Start with the most direct exhaustive search. That gives a correctness anchor before optimizing.
Pattern signal: General problem-solving
[1,2,3,4,5] 1
[1,9,6,3,2] 3
[8,5,3,2,6] 6
Source-backed implementations are provided below for direct study and interview prep.
// Accepted solution for LeetCode #2677: Chunk Array
// Auto-generated Java example from ts.
class Solution {
public void exampleSolution() {
}
}
// Reference (ts):
// // Accepted solution for LeetCode #2677: Chunk Array
// function chunk(arr: any[], size: number): any[][] {
// const ans: any[][] = [];
// for (let i = 0, n = arr.length; i < n; i += size) {
// ans.push(arr.slice(i, i + size));
// }
// return ans;
// }
// Accepted solution for LeetCode #2677: Chunk Array
// Auto-generated Go example from ts.
func exampleSolution() {
}
// Reference (ts):
// // Accepted solution for LeetCode #2677: Chunk Array
// function chunk(arr: any[], size: number): any[][] {
// const ans: any[][] = [];
// for (let i = 0, n = arr.length; i < n; i += size) {
// ans.push(arr.slice(i, i + size));
// }
// return ans;
// }
# Accepted solution for LeetCode #2677: Chunk Array
# Auto-generated Python example from ts.
def example_solution() -> None:
return
# Reference (ts):
# // Accepted solution for LeetCode #2677: Chunk Array
# function chunk(arr: any[], size: number): any[][] {
# const ans: any[][] = [];
# for (let i = 0, n = arr.length; i < n; i += size) {
# ans.push(arr.slice(i, i + size));
# }
# return ans;
# }
// Accepted solution for LeetCode #2677: Chunk Array
// Rust example auto-generated from ts reference.
// Replace the signature and local types with the exact LeetCode harness for this problem.
impl Solution {
pub fn rust_example() {
// Port the logic from the reference block below.
}
}
// Reference (ts):
// // Accepted solution for LeetCode #2677: Chunk Array
// function chunk(arr: any[], size: number): any[][] {
// const ans: any[][] = [];
// for (let i = 0, n = arr.length; i < n; i += size) {
// ans.push(arr.slice(i, i + size));
// }
// return ans;
// }
// Accepted solution for LeetCode #2677: Chunk Array
function chunk(arr: any[], size: number): any[][] {
const ans: any[][] = [];
for (let i = 0, n = arr.length; i < n; i += size) {
ans.push(arr.slice(i, i + size));
}
return ans;
}
Use this to step through a reusable interview workflow for this problem.
Two nested loops check every pair or subarray.

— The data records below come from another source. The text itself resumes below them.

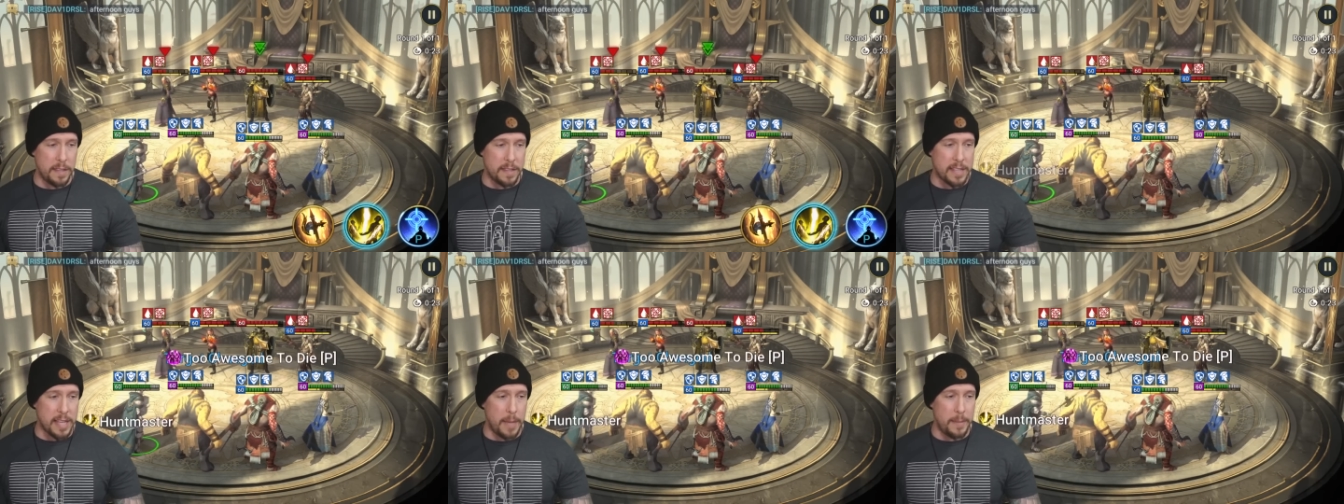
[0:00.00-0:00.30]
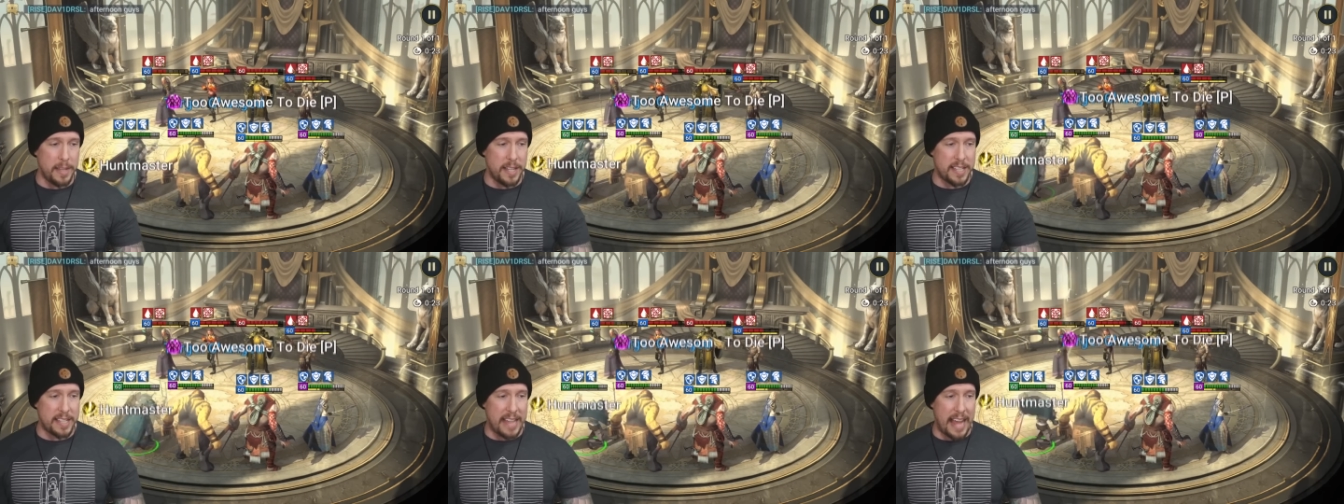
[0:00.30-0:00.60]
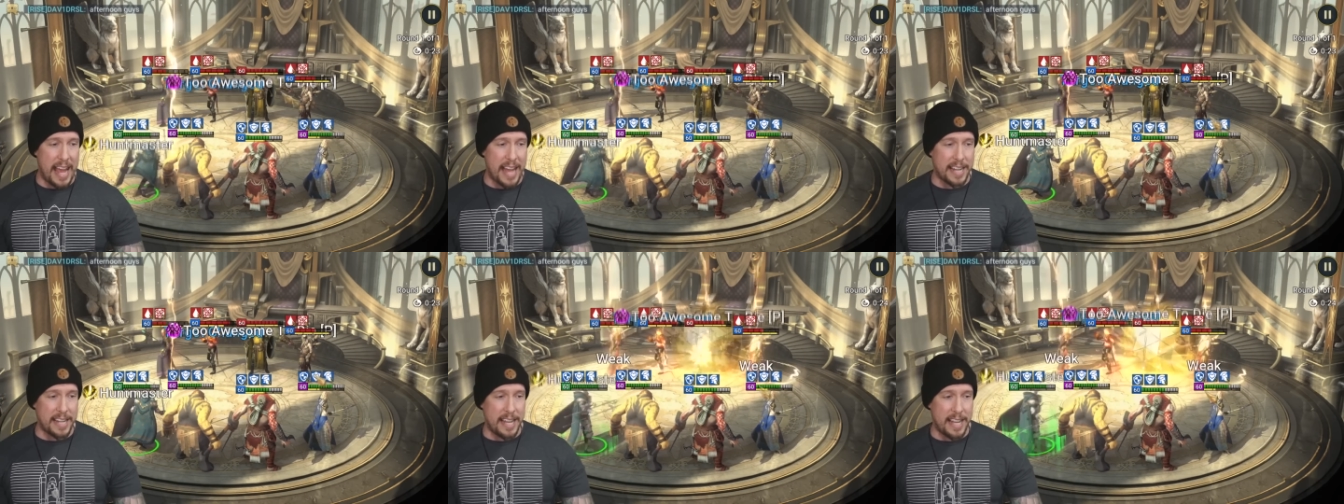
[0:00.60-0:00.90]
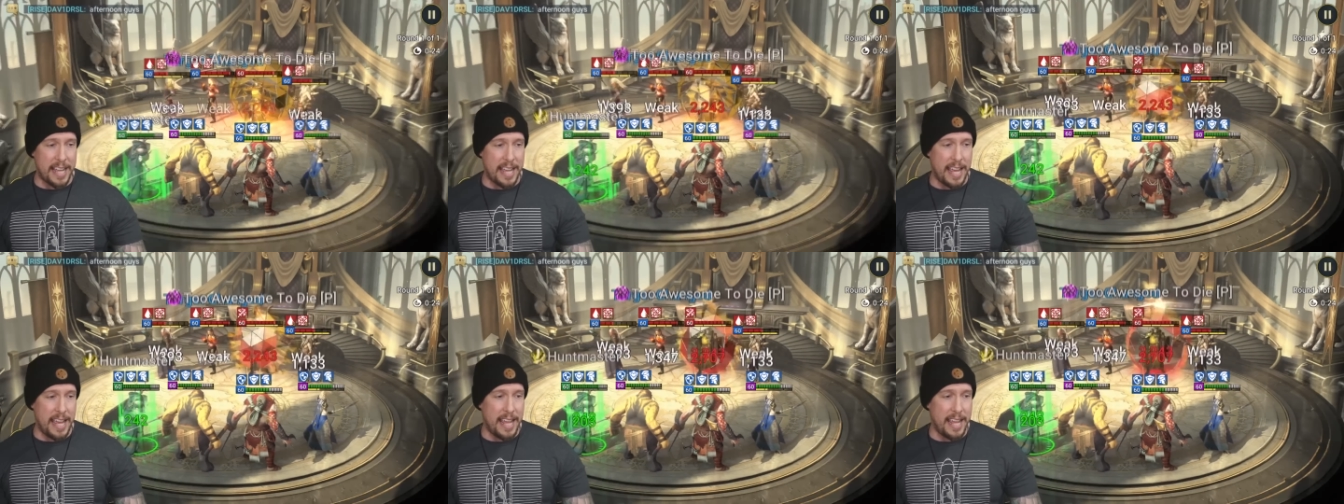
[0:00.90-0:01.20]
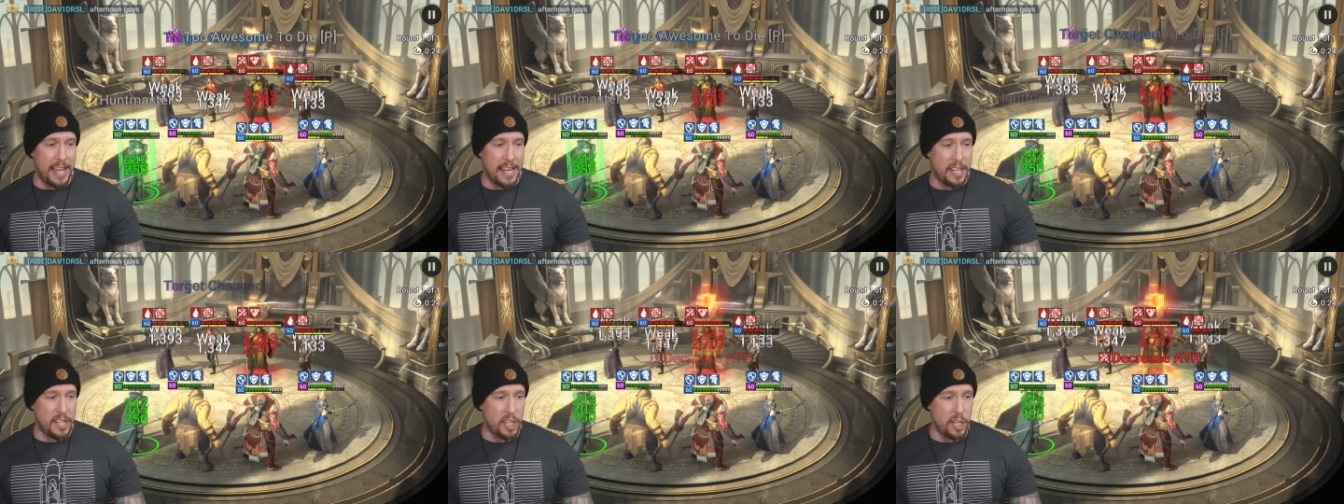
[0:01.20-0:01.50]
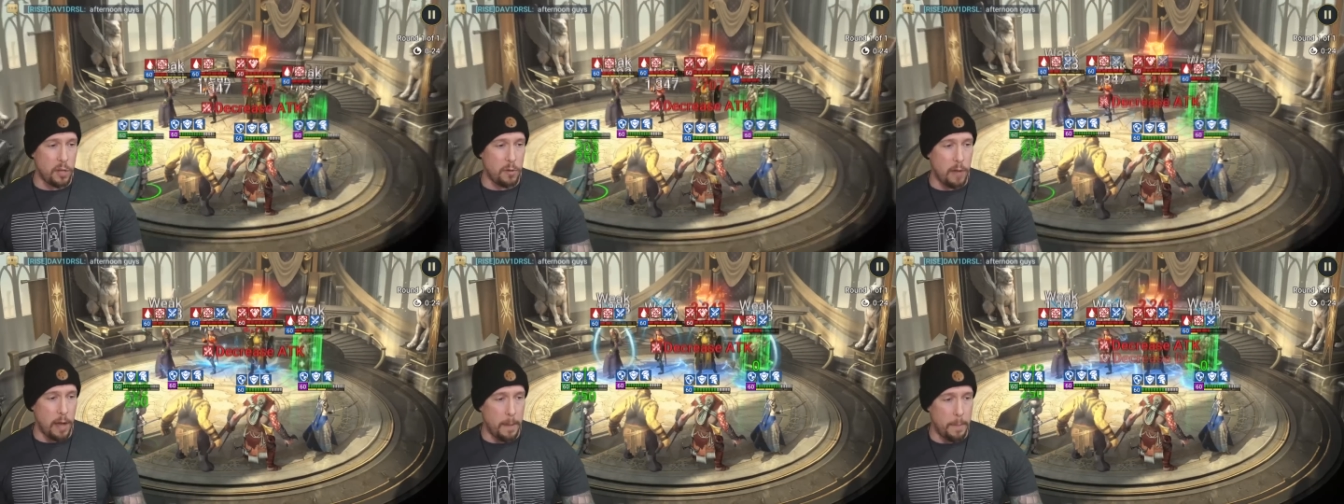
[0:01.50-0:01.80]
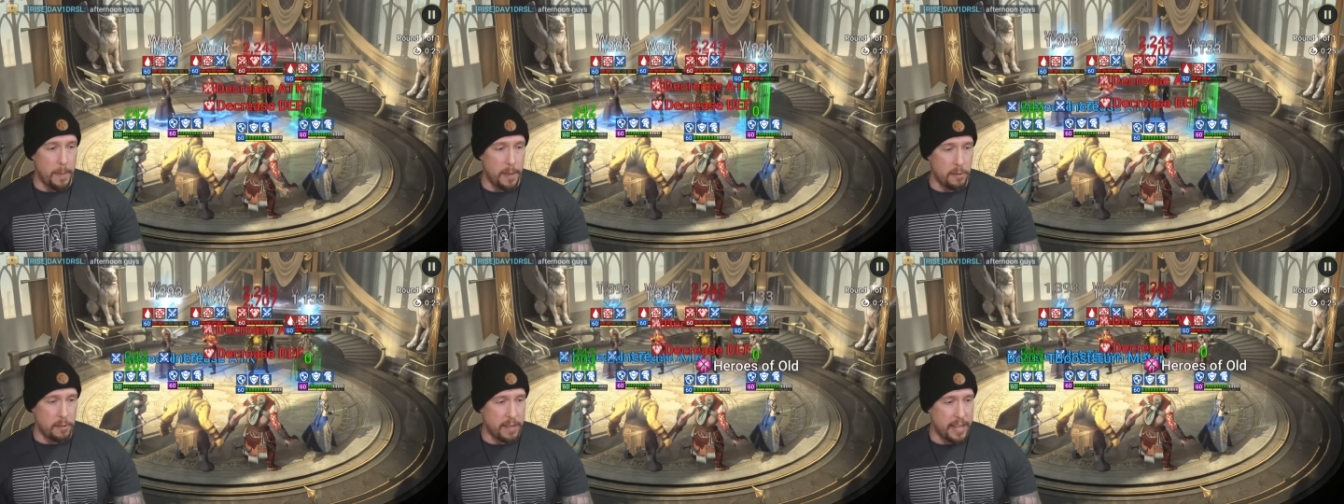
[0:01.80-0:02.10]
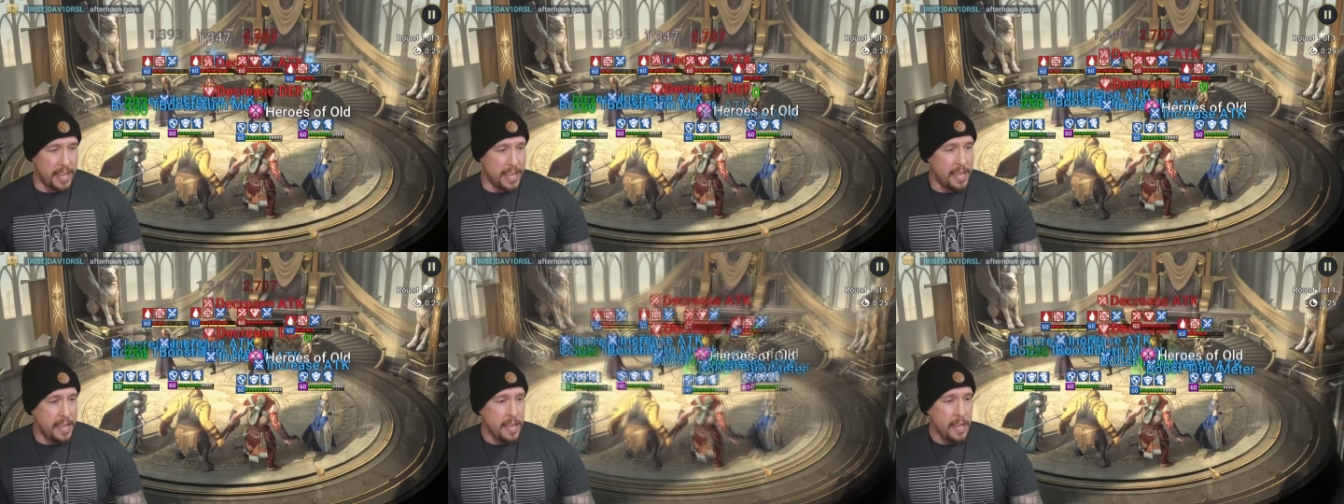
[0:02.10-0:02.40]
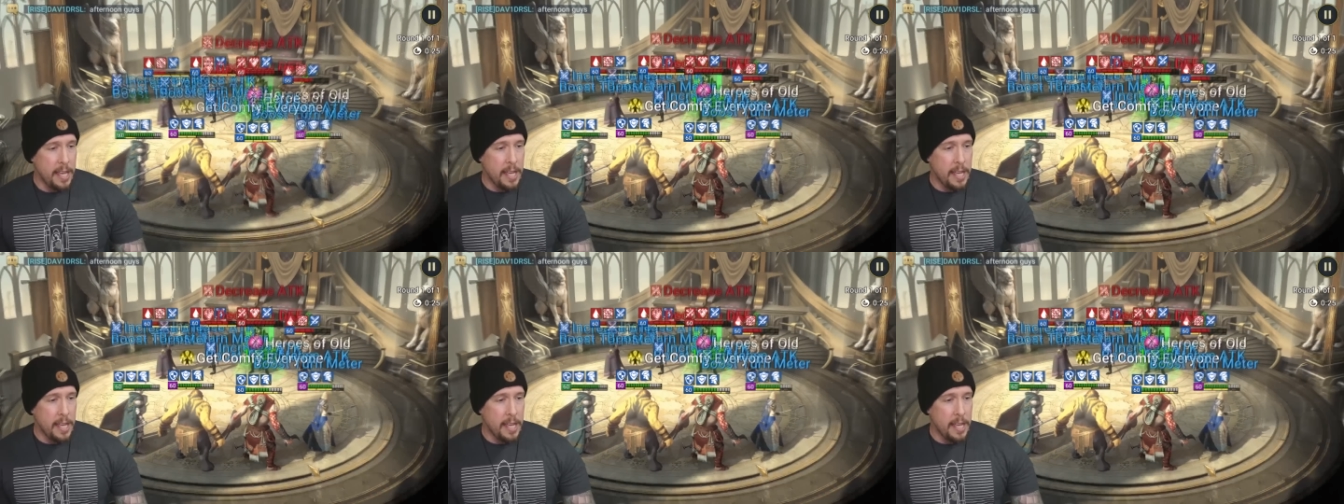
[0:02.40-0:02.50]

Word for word: Let's come in Stag Knight, A2 ability.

The outer loop fixes a starting point, the inner loop extends or searches. For n elements this gives up to n²/2 operations. No extra space, but the quadratic time is prohibitive for large inputs.
Most array problems have an O(n²) brute force (nested loops) and an O(n) optimal (single pass with clever state tracking). The key is identifying what information to maintain as you scan: a running max, a prefix sum, a hash map of seen values, or two pointers.
Review these before coding to avoid predictable interview regressions.
Wrong move: Loop endpoints miss first/last candidate.
Usually fails on: Fails on minimal arrays and exact-boundary answers.
Fix: Re-derive loops from inclusive/exclusive ranges before coding.